Records drawn from a dataset
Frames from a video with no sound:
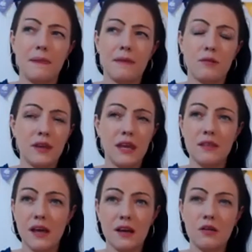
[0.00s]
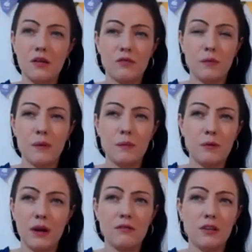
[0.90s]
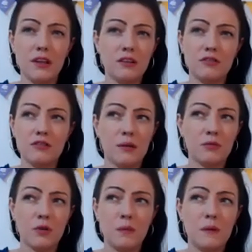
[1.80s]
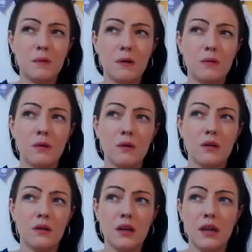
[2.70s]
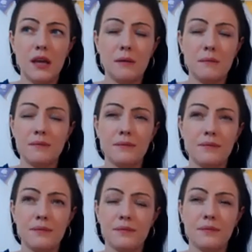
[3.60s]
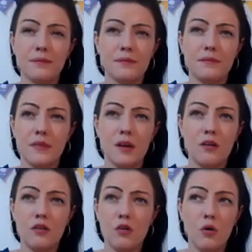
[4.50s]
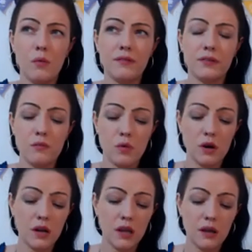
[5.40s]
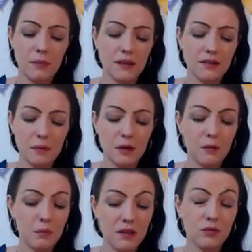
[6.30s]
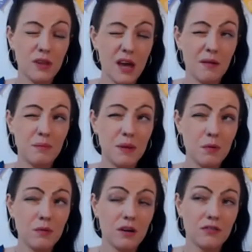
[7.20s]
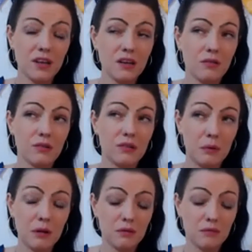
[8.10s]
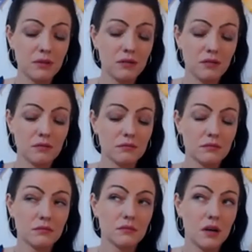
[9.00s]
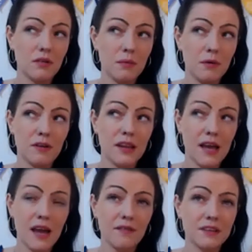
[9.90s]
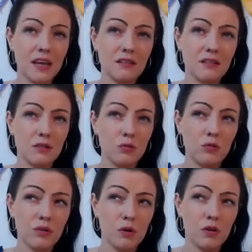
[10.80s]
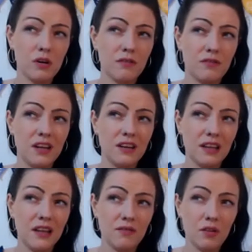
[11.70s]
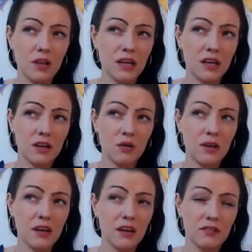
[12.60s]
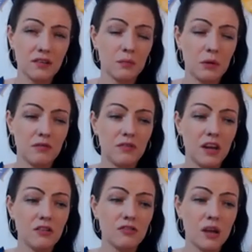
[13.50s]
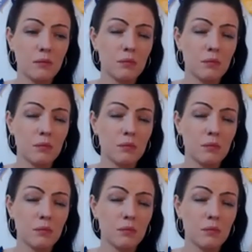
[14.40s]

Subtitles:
So again, that can go for people in relationships, or people that are not with someone. But it's about so that people that are single, it's about having a bit of a laugh, getting to know someone on a friendly level. Again, Aquarius is about friendship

▶ _TASK_: The result should be all the records, retyped exactly, with no pictures among them.

▶ _OUTPUT OF THE EXERCISE_:
Frames from a video with no sound:
[0.00s]
[0.90s]
[1.80s]
[2.70s]
[3.60s]
[4.50s]
[5.40s]
[6.30s]
[7.20s]
[8.10s]
[9.00s]
[9.90s]
[10.80s]
[11.70s]
[12.60s]
[13.50s]
[14.40s]

Subtitles:
So again, that can go for people in relationships, or people that are not with someone. But it's about so that people that are single, it's about having a bit of a laugh, getting to know someone on a friendly level. Again, Aquarius is about friendship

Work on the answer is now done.